§ Exercise directions: Your output should be everything below from the line containing "[1689.46-1690.50s]" down to the line containing "[0:35.43-1:00.60]", both ends included, copied exactly, with pictures left out.

§ Data excerpts:
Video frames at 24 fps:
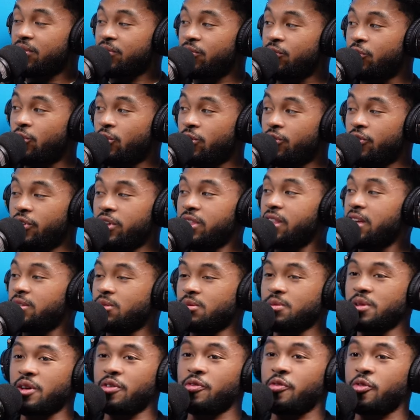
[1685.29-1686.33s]
Four or five. That's
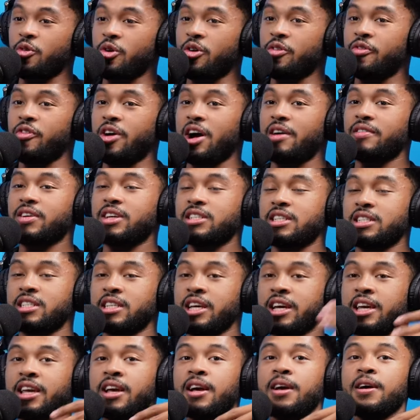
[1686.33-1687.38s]
what I'm saying. Four or five. Because it's
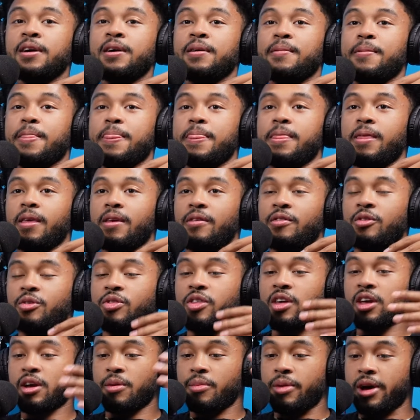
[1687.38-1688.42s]
like, if you
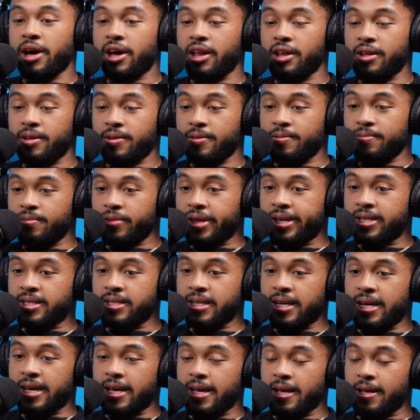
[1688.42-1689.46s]
think about it,
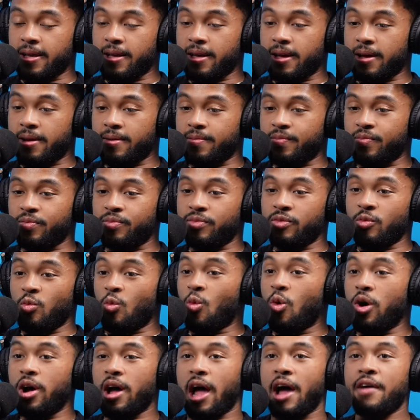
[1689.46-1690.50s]
it's like,
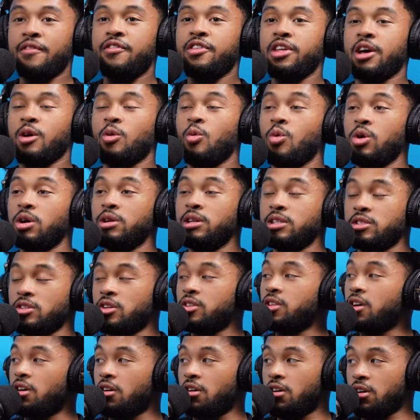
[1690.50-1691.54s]
one, I feel like one is
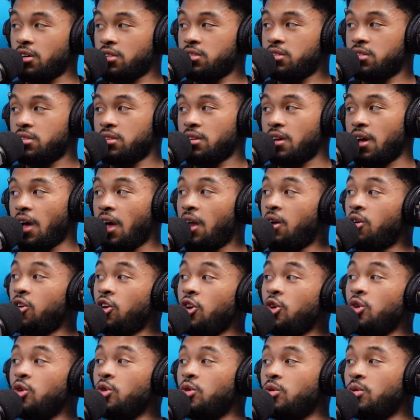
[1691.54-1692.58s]
on the Hawks. I don't
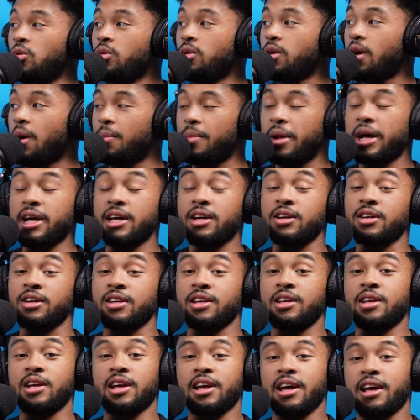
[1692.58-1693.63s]
know who. I'm not gonna.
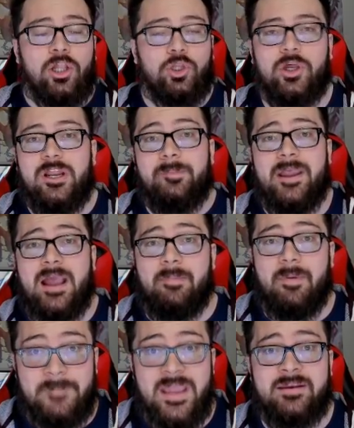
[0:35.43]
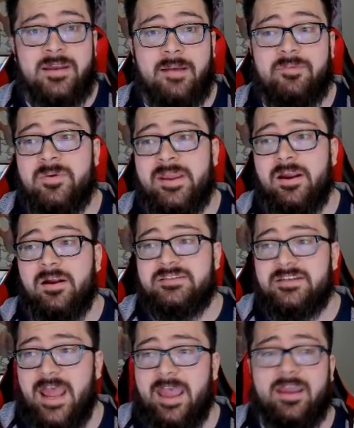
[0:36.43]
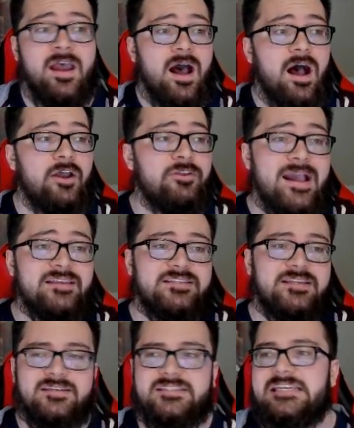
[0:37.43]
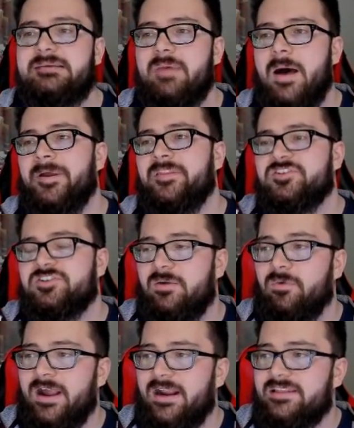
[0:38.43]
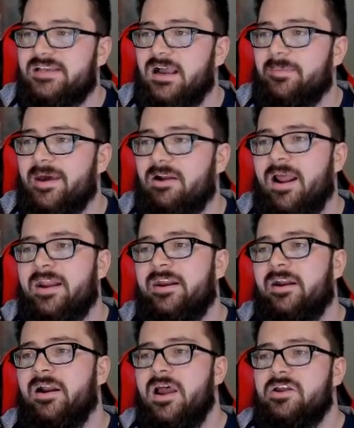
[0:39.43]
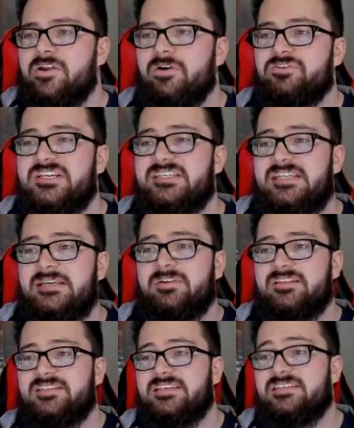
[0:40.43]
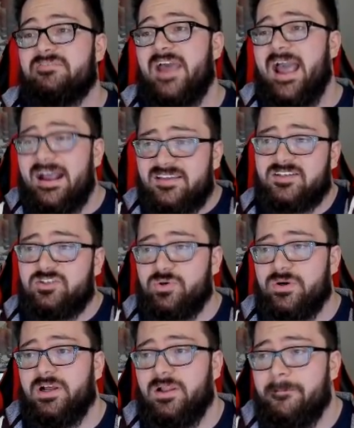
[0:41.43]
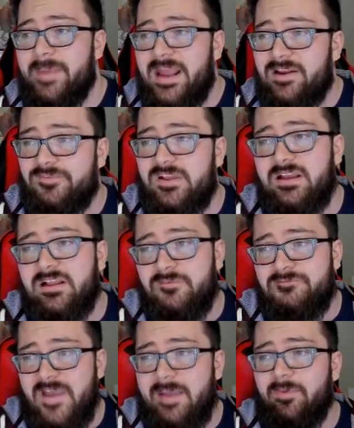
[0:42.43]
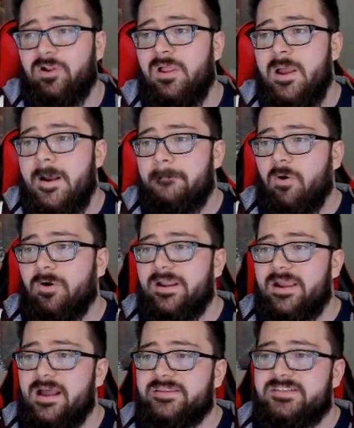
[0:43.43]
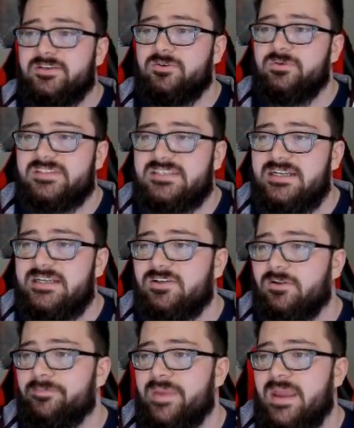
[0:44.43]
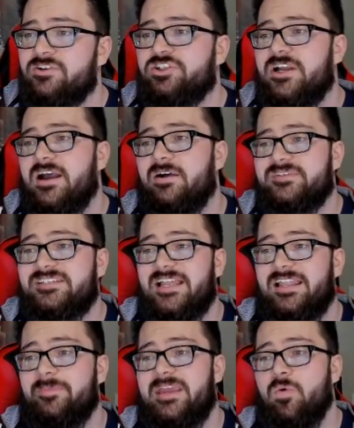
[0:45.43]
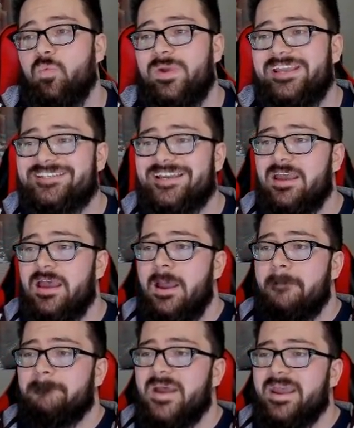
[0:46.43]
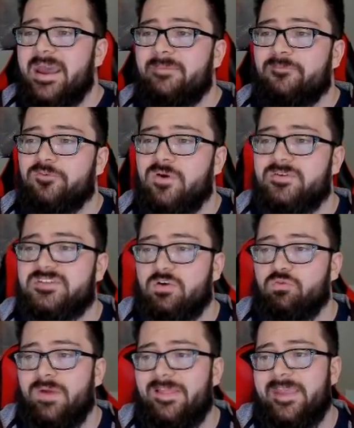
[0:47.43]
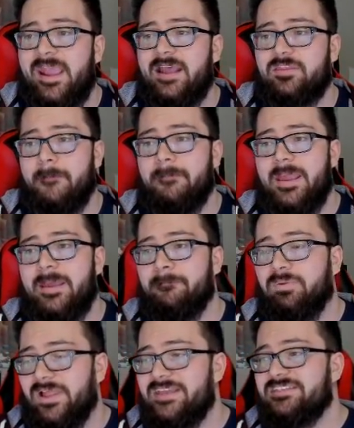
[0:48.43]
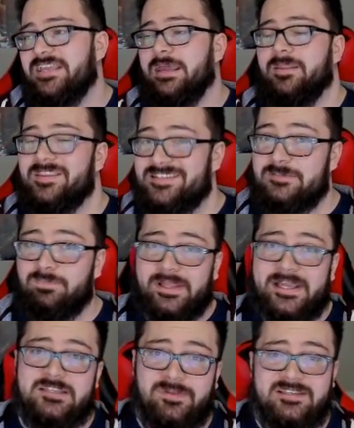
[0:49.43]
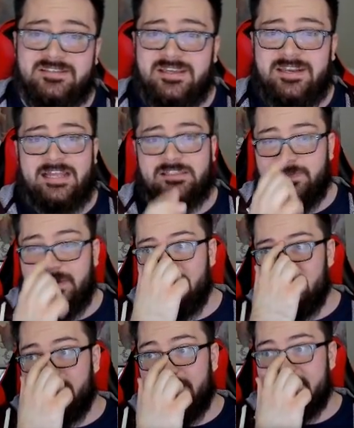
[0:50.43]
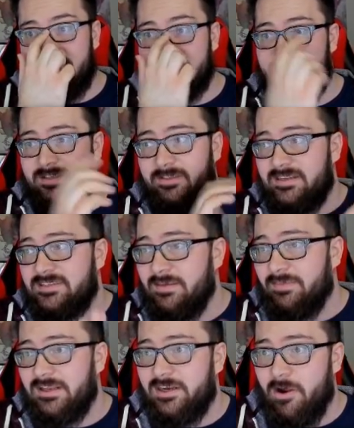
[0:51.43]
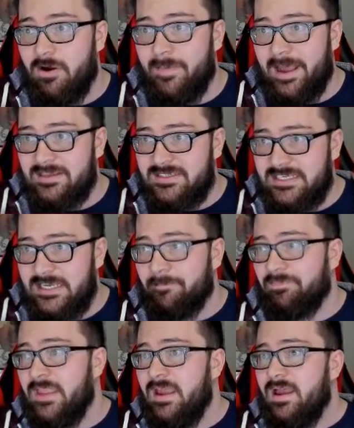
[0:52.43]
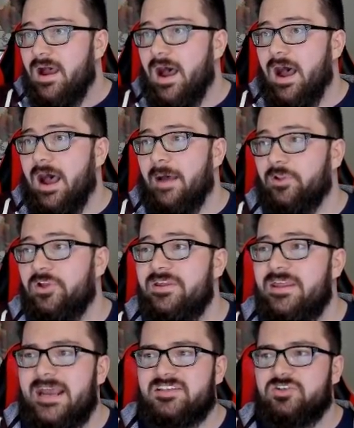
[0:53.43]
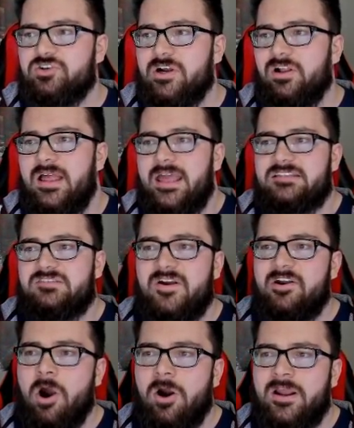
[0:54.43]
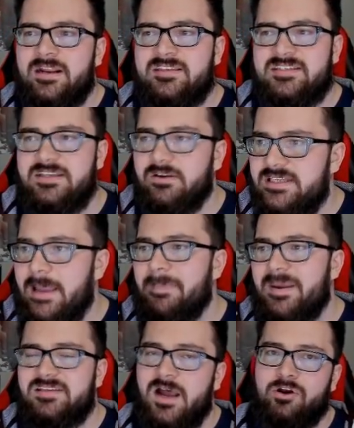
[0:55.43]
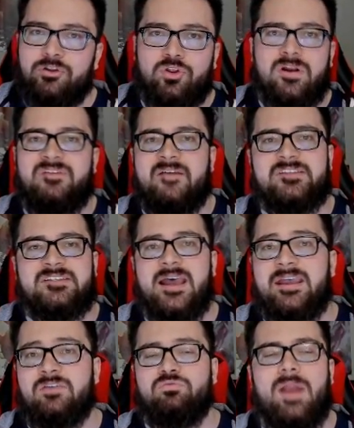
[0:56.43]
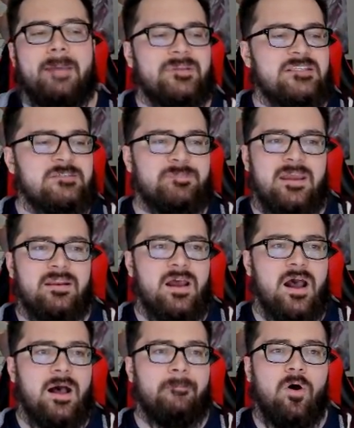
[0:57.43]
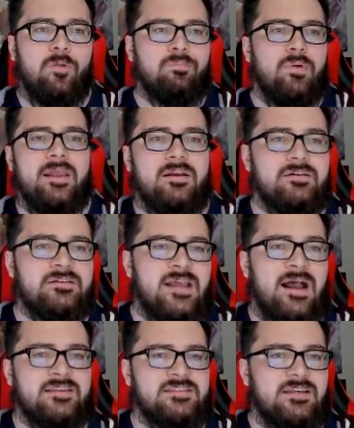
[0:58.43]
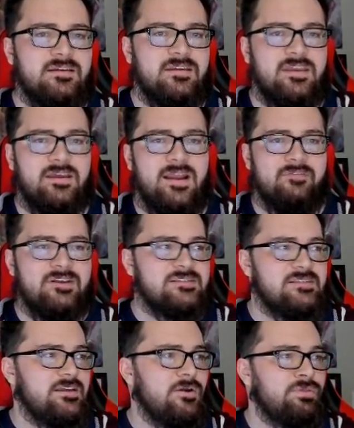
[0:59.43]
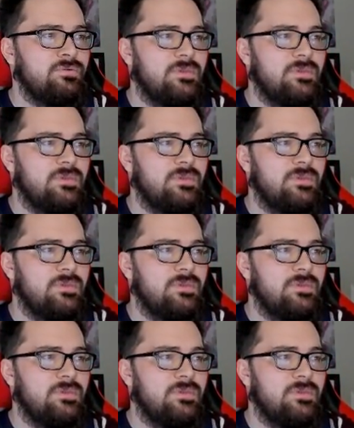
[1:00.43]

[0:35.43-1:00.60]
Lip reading: looking to pick up a big W here today. You guys see his team up on the screen. We'll kind of talk about it right here. Coach Z's team consists of Excadrill, Manaphy, Clefable, Porygon 2, Sneasel, Mienshao, Celebi, Weezing, Mega Ampharos, Relicanth, and Blaziken. This is Blaziken, not Speed Boost Blaziken, so that is something to note about his team. Looking at Excadrill, it's a very hard-hitting steel type, base 135 attack, can rapid spin, Mold Breaker, Toxic, can obviously go through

§ Result of this exercise:
[1689.46-1690.50s]
it's like,
[1690.50-1691.54s]
one, I feel like one is
[1691.54-1692.58s]
on the Hawks. I don't
[1692.58-1693.63s]
know who. I'm not gonna.
[0:35.43]
[0:36.43]
[0:37.43]
[0:38.43]
[0:39.43]
[0:40.43]
[0:41.43]
[0:42.43]
[0:43.43]
[0:44.43]
[0:45.43]
[0:46.43]
[0:47.43]
[0:48.43]
[0:49.43]
[0:50.43]
[0:51.43]
[0:52.43]
[0:53.43]
[0:54.43]
[0:55.43]
[0:56.43]
[0:57.43]
[0:58.43]
[0:59.43]
[1:00.43]

[0:35.43-1:00.60]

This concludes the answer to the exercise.